If a line below falls between the line with "[1.00-2.00s]" and the line with "[0.00-11.72s]", or is one of those two, output it exactly; output nothing else and no pictures.
____ THE DATA
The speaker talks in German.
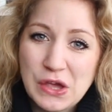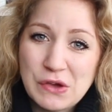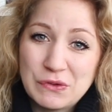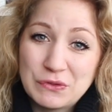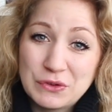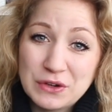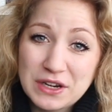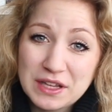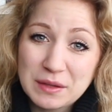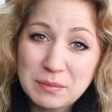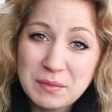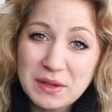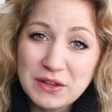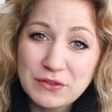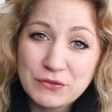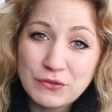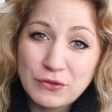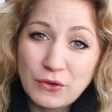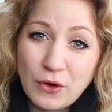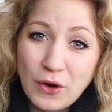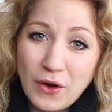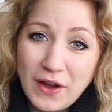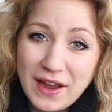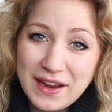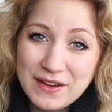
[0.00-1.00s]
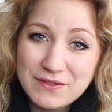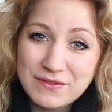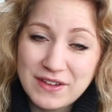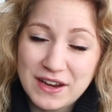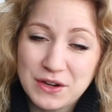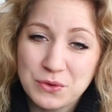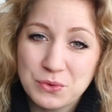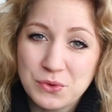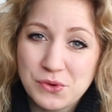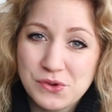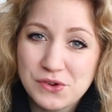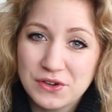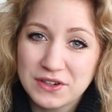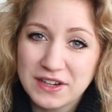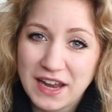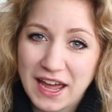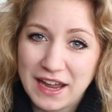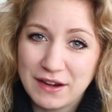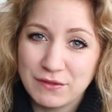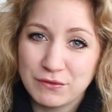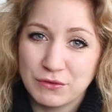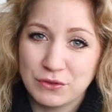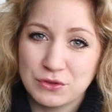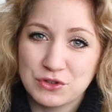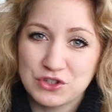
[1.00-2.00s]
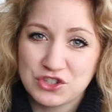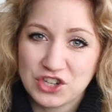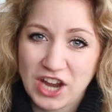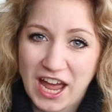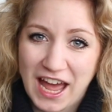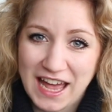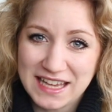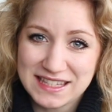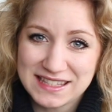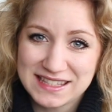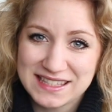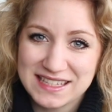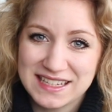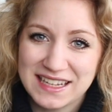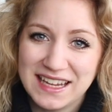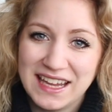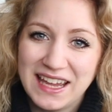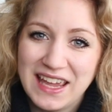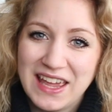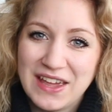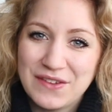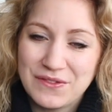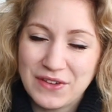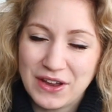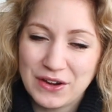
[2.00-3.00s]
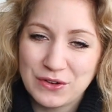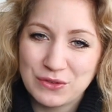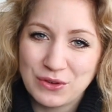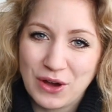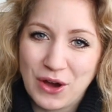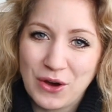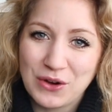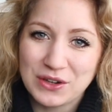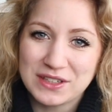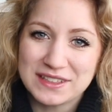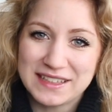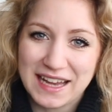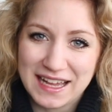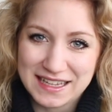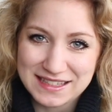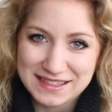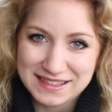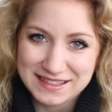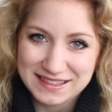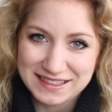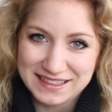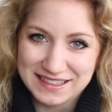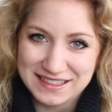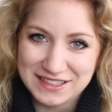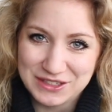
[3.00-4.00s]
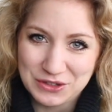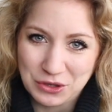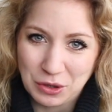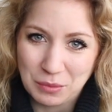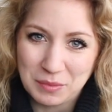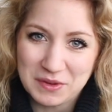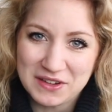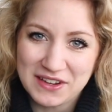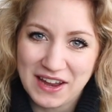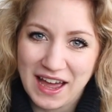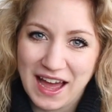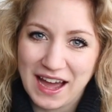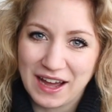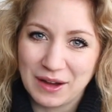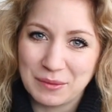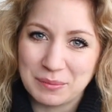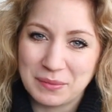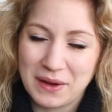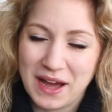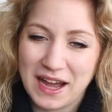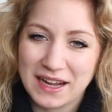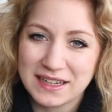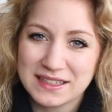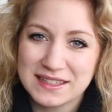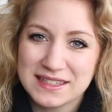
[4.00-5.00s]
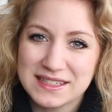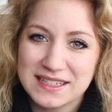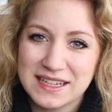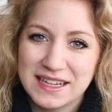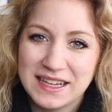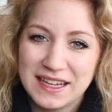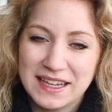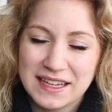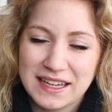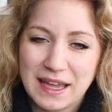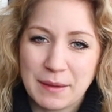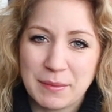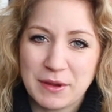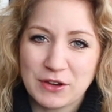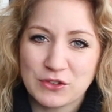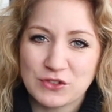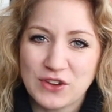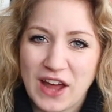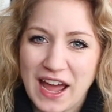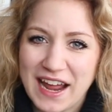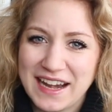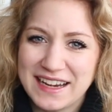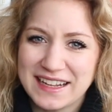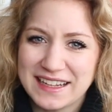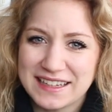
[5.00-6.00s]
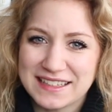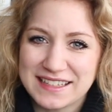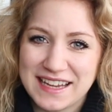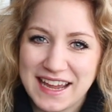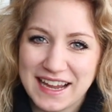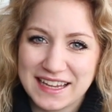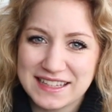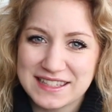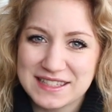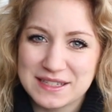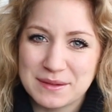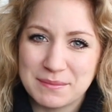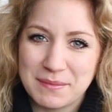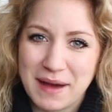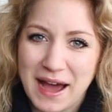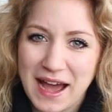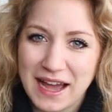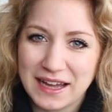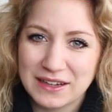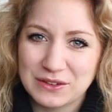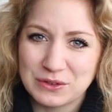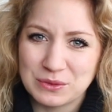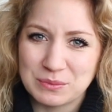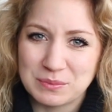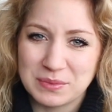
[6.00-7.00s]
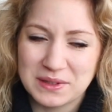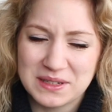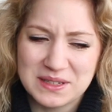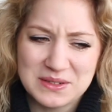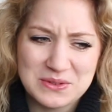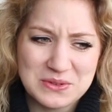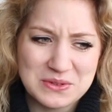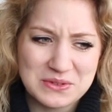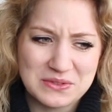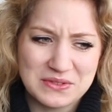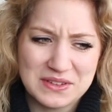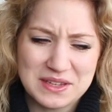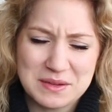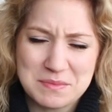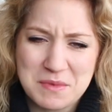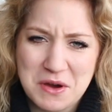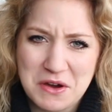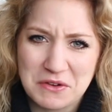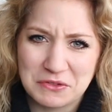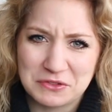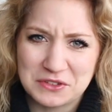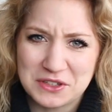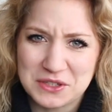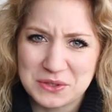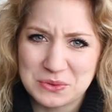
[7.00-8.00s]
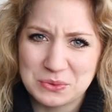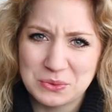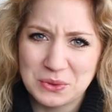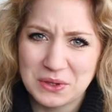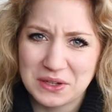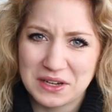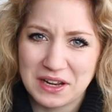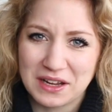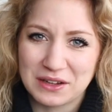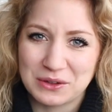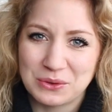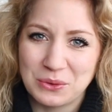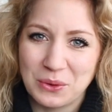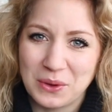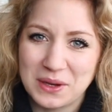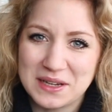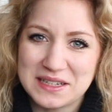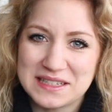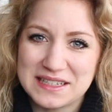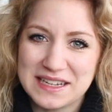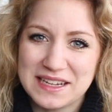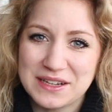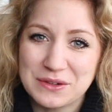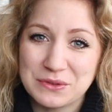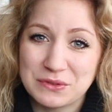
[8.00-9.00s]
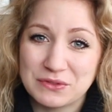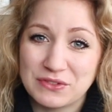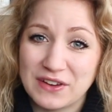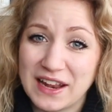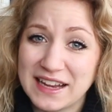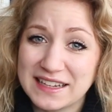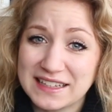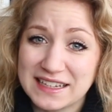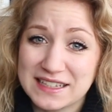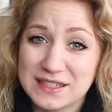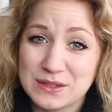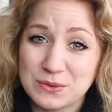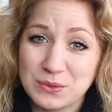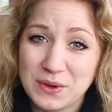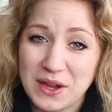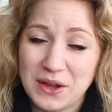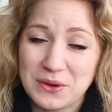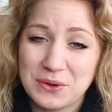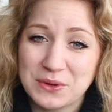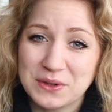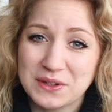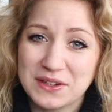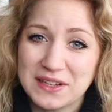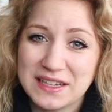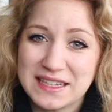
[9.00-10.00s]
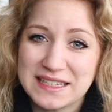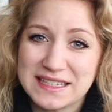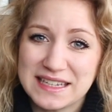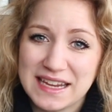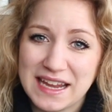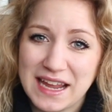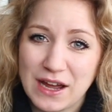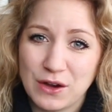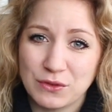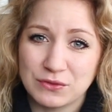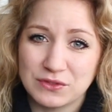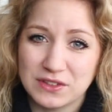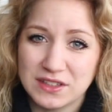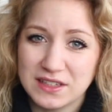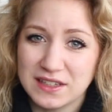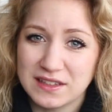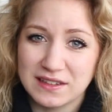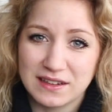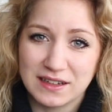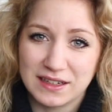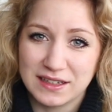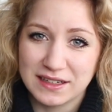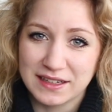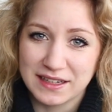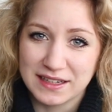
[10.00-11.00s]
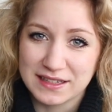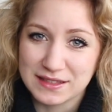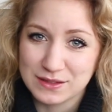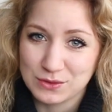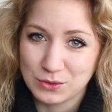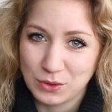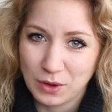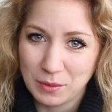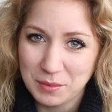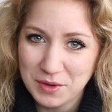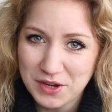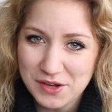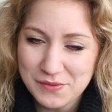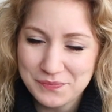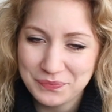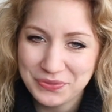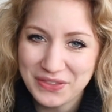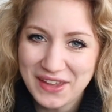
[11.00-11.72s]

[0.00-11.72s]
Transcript: würde ich mich freuen, wenn du irgendeinen Wunsch hast, wenn du auch das in die Kommentare packst. Ich habe ja schon einige Tags gemacht und bin irgendwie immer auf der Suche nach neuen Dingen. Und vielleicht hast du ja irgendeine Idee, auf die ich gar nicht erst komme.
________
■ RESPONSE ■
[1.00-2.00s]
[2.00-3.00s]
[3.00-4.00s]
[4.00-5.00s]
[5.00-6.00s]
[6.00-7.00s]
[7.00-8.00s]
[8.00-9.00s]
[9.00-10.00s]
[10.00-11.00s]
[11.00-11.72s]

[0.00-11.72s]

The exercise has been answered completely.